A pesquisa que existe sobre plasma convalescente foi conduzida por instituições acadêmicas que dependem principalmente de financiamento federal. Henderson é um dos milhares de médicos que participam do programa de acesso expandido a plasma convalescente (EAP), uma rede liderada por pesquisadores da Clínica Mayo em Rochester, Minnesota, e do FDA. A pesquisa inicial de 35.000 de seus pacientes mostrou um benefício de acesso mais cedo: se os pacientes receberam plasma dentro de três dias do diagnóstico no hospital, 8,7% morreram dentro de uma semana, em comparação com 11,9% se receberam plasma quatro dias ou mais após o diagnóstico.

Mesmo esse show dificilmente decolou. Henderson diz que teve problemas para obter financiamento de grupos como o Instituto Nacional de Saúde dos Estados Unidos e o Departamento de Defesa. Por fim, o programa EAP obteve algum financiamento da Autoridade de Pesquisa e Desenvolvimento Biomédico Avançado dos EUA, bem como de doadores privados menores, incluindo o ex-CEO do Google Eric Schmidt e sua esposa Wendy Schmidt.

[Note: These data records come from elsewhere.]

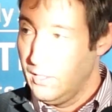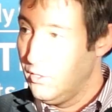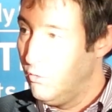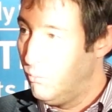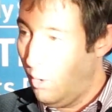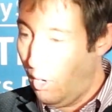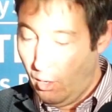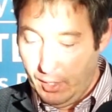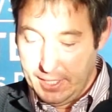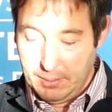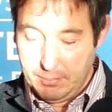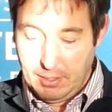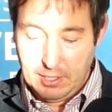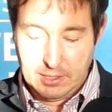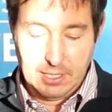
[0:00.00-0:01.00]
The worry
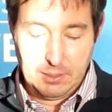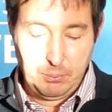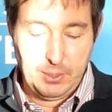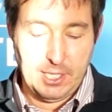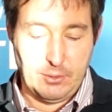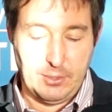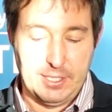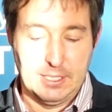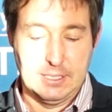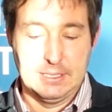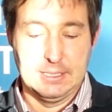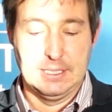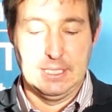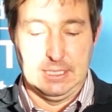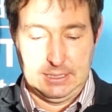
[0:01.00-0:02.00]
about that period
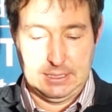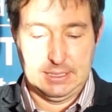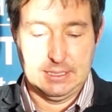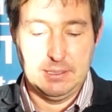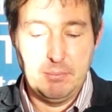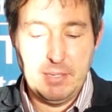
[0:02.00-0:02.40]
is this.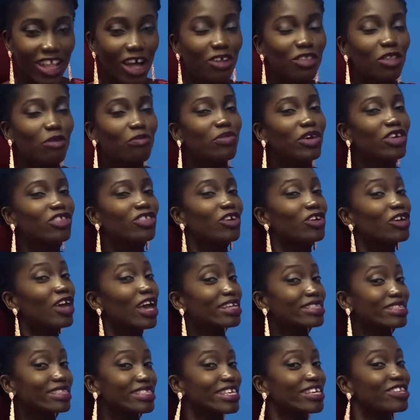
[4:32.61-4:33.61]
Now, the picture
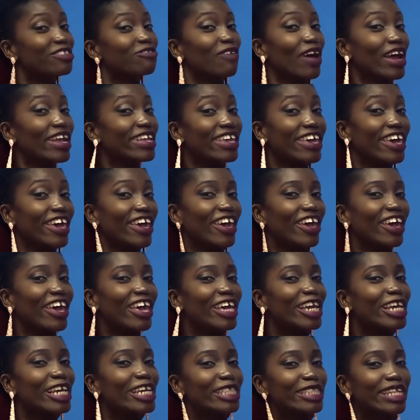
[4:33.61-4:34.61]
you're seeing right here
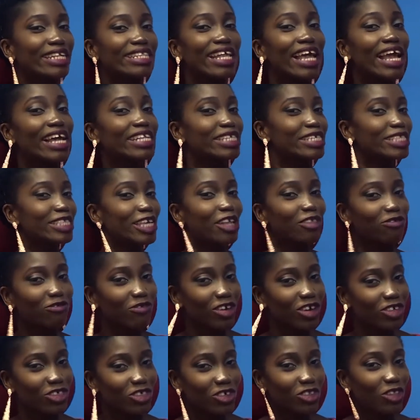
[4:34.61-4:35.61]
is an edited
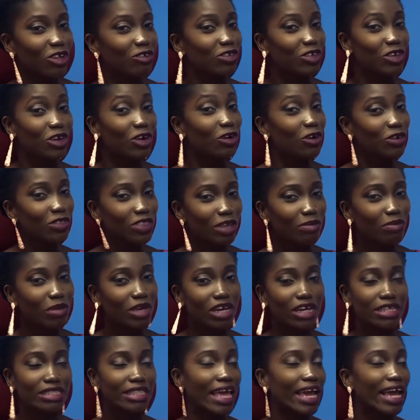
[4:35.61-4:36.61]
version of the whole thing
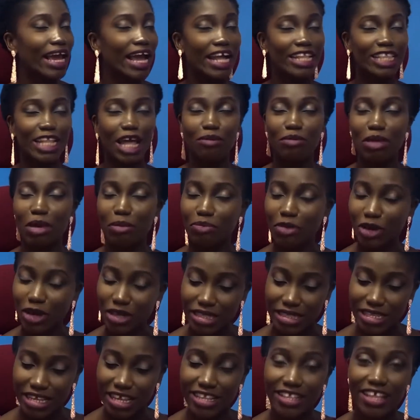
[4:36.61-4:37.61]
because I cannot be
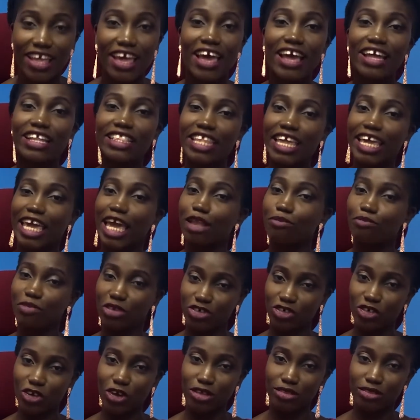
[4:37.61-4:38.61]
posting naked
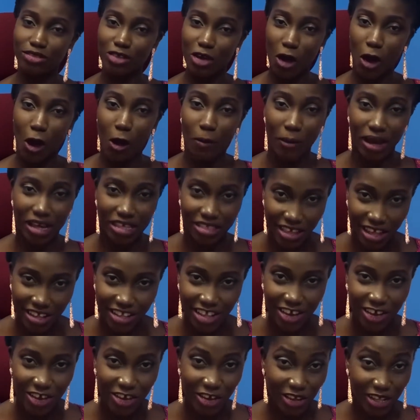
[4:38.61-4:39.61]
pictures on my
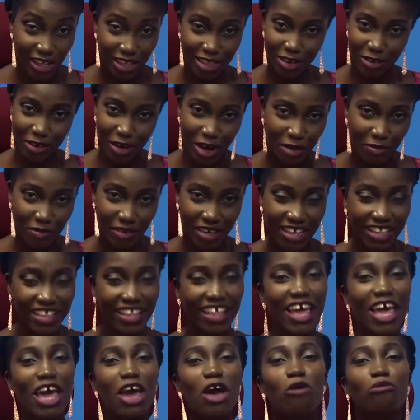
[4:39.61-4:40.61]
channel, you understand what I mean?
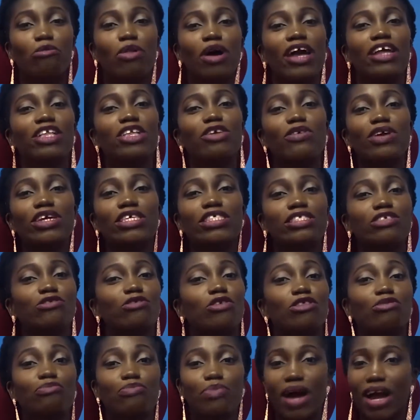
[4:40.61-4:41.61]
But anyway, she
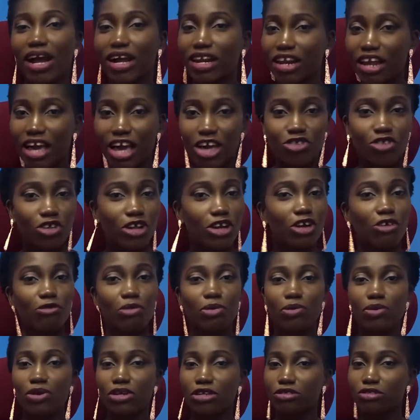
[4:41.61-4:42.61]
was backlash, a lot of
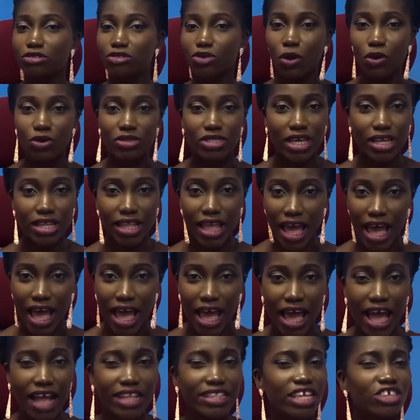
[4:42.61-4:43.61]
people insulted
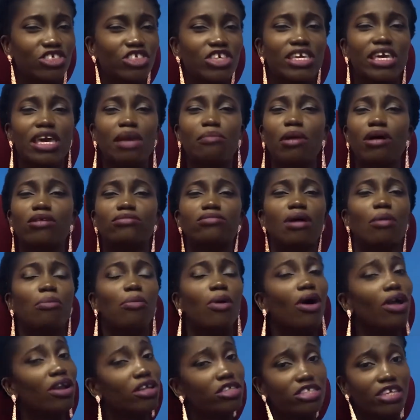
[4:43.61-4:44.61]
her, and then she came out to
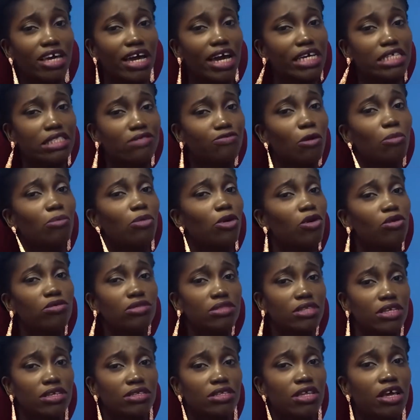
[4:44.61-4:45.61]
apologize for
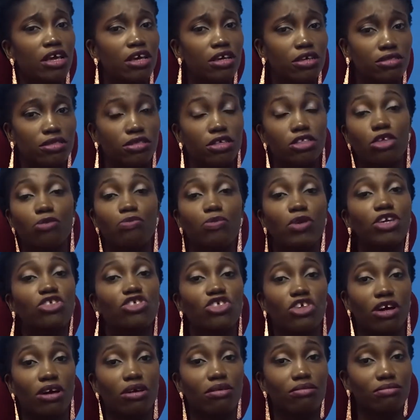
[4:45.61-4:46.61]
posting such a
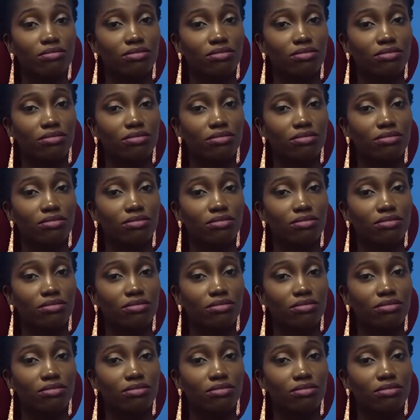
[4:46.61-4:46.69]
picture.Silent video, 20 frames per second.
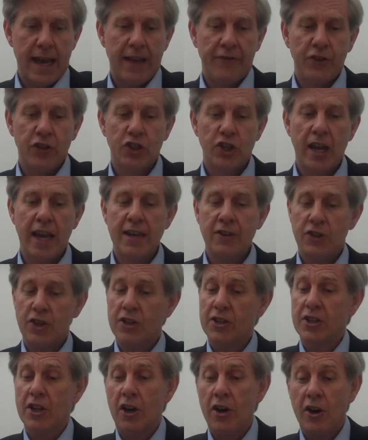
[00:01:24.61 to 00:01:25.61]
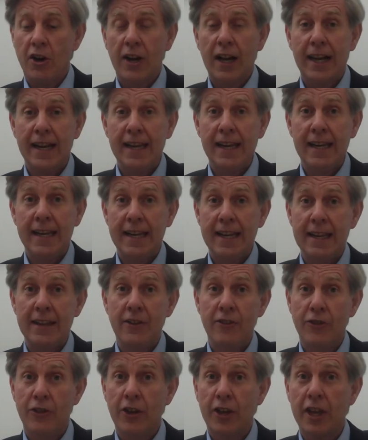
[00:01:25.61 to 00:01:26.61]
and the changes are clearly
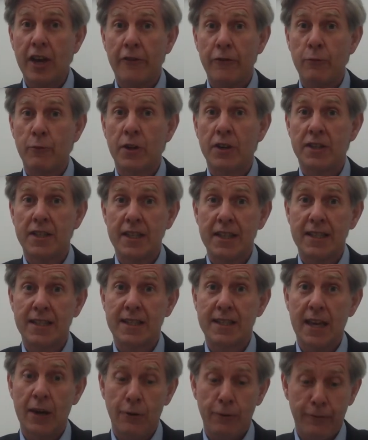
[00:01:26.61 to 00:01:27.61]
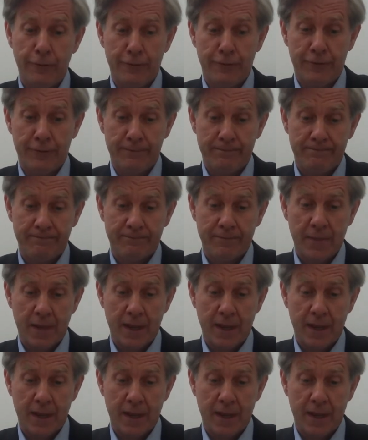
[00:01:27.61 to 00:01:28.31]
the government itself,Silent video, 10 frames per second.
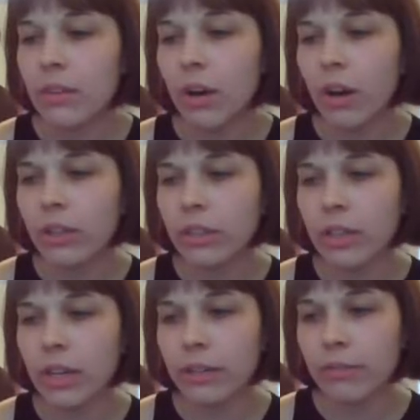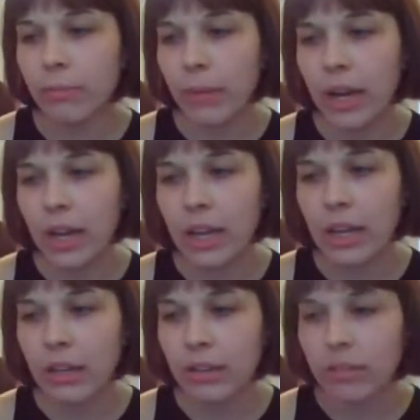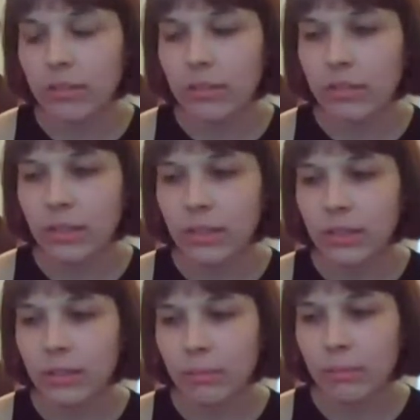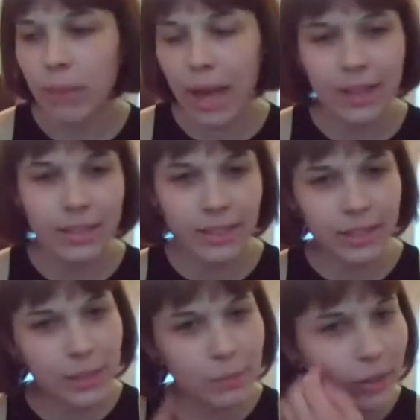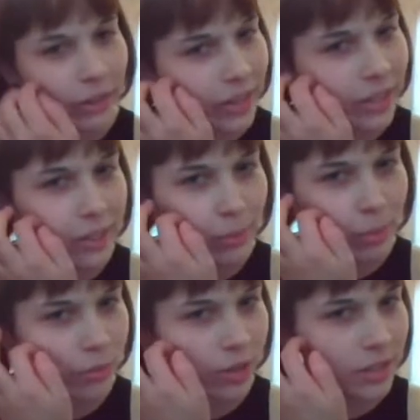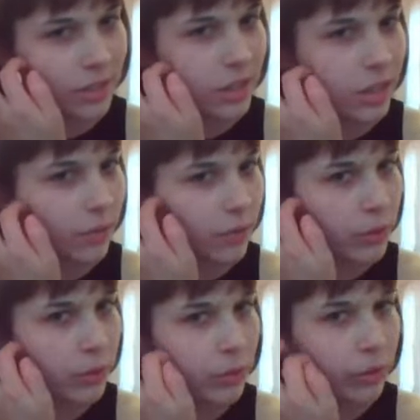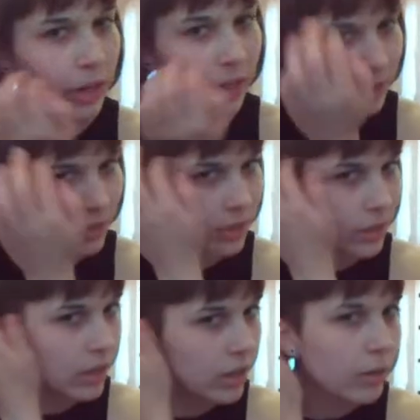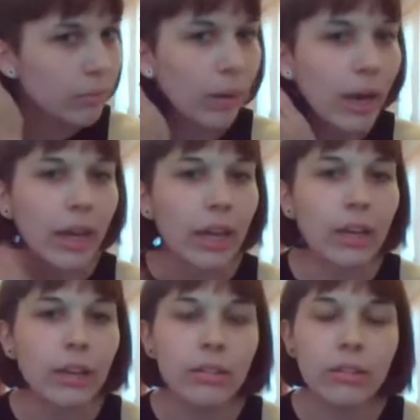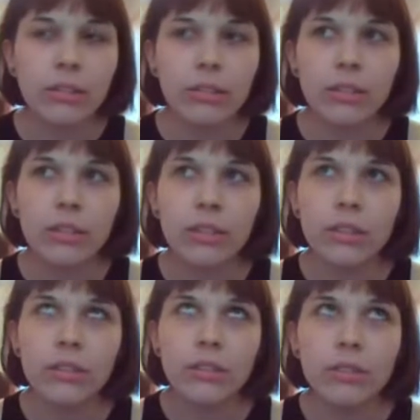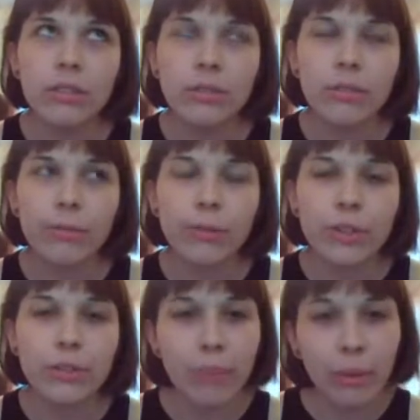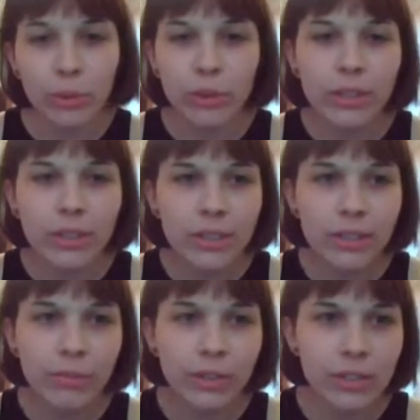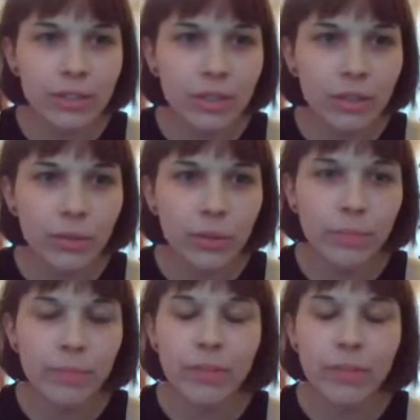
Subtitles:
all of my past experience with Resident Evil, or I guess my first memories of Resident Evil,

E não poderia fazer os ensaios clínicos randomizados críticos de que o plasma precisa. Os pesquisadores foram capazes de registrar retroativamente quais pacientes receberam qual tipo de plasma, uma espécie de pseudo-randomização, disse R. Scott Wright, diretor do Programa de Proteção em Pesquisa em Humanos da Mayo. Mas eles não podem voltar no tempo e comparar o plasma a um tratamento com placebo. Idealmente, tanto os médicos quanto os pacientes não sabiam se receberam ou não o tratamento adequado, para evitar qualquer viés nos resultados.

Algumas instituições ainda estão conduzindo pequenos ensaios clínicos randomizados para responder a algumas das questões básicas que cercam o plasma convalescente, como como determinar a dose e quando administrá-la aos pacientes. Um desses ensaios, liderado por Liise-anne Pirofski, especialista em doenças infecciosas da Escola de Medicina Albert Einstein de Nova York, finalmente recebeu financiamento do Instituto Nacional de Saúde dos Estados Unidos em 18 de agosto.

“É importante para a Covid-19, mas o que é realmente importante é o futuro”, diz Pirofski. “Tivemos SARS, MERS, agora temos Covid-19”, diz ele. “Temos todos os motivos para acreditar que teremos algo mais.” Pirofski acredita que mais estudos de plasma convalescente podem mostrar conclusivamente se é uma terapia valiosa, para tudo, desde novas doenças à gripe anual e infecções bacterianas resistentes a medicamentos. Tudo vai depender das organizações dispostas a financiar essa pesquisa.